Problem requirements
The lines to copy are those in the records below that hold the word "frames".

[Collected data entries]
---
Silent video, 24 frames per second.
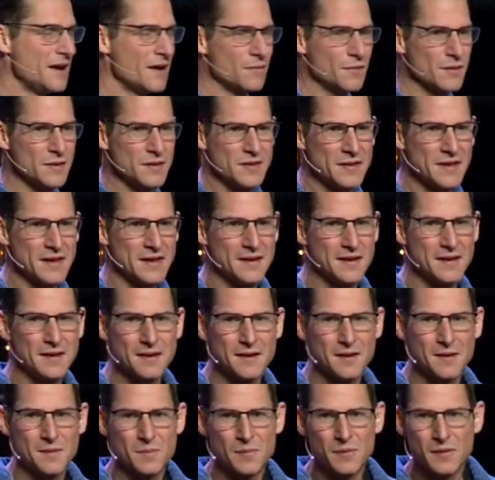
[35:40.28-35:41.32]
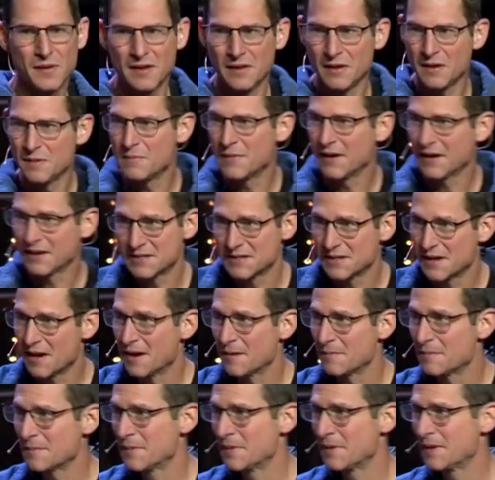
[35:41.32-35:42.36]
everything completely mixed
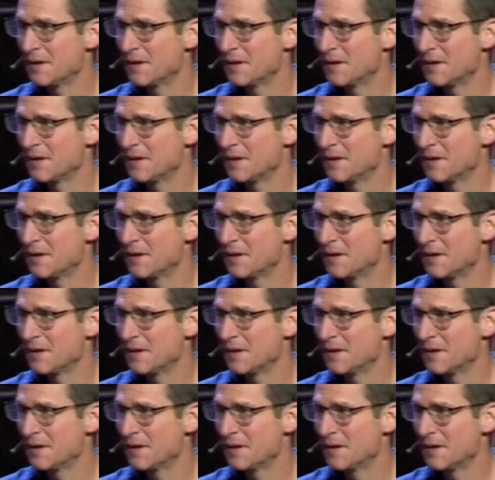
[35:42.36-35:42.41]
up.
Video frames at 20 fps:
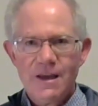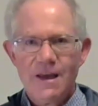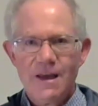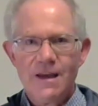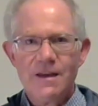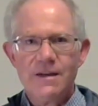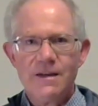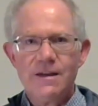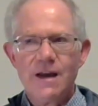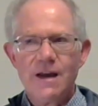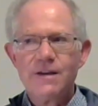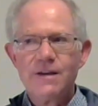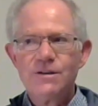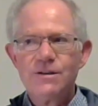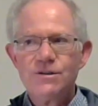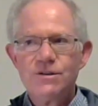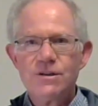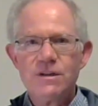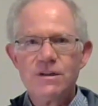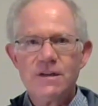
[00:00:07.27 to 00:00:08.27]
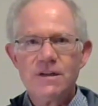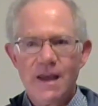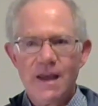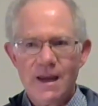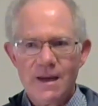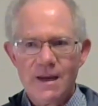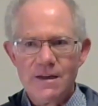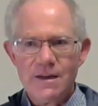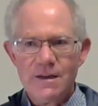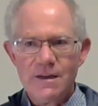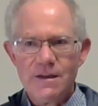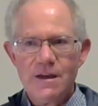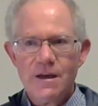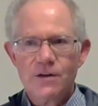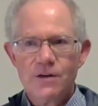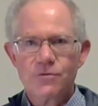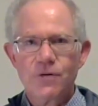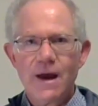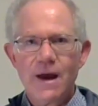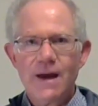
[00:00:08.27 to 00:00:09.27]
a 1980
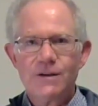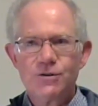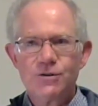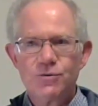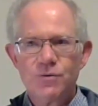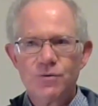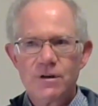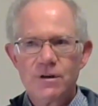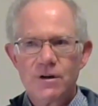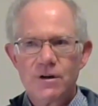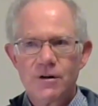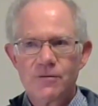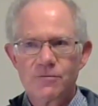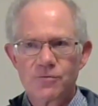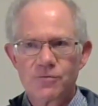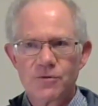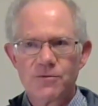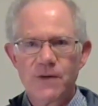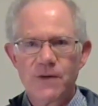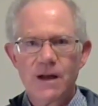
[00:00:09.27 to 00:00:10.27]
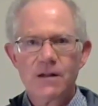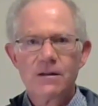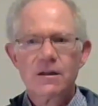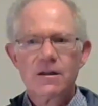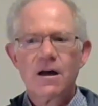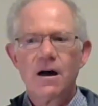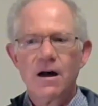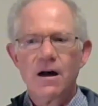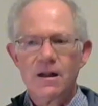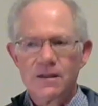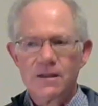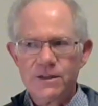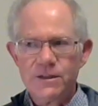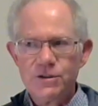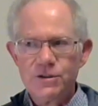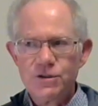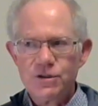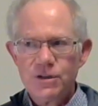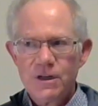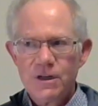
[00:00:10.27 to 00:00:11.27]
graduate of Revelle
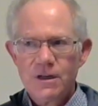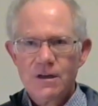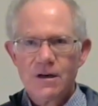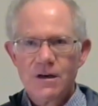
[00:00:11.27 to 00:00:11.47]
College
---
Result of the task
Silent video, 24 frames per second.
Video frames at 20 fps:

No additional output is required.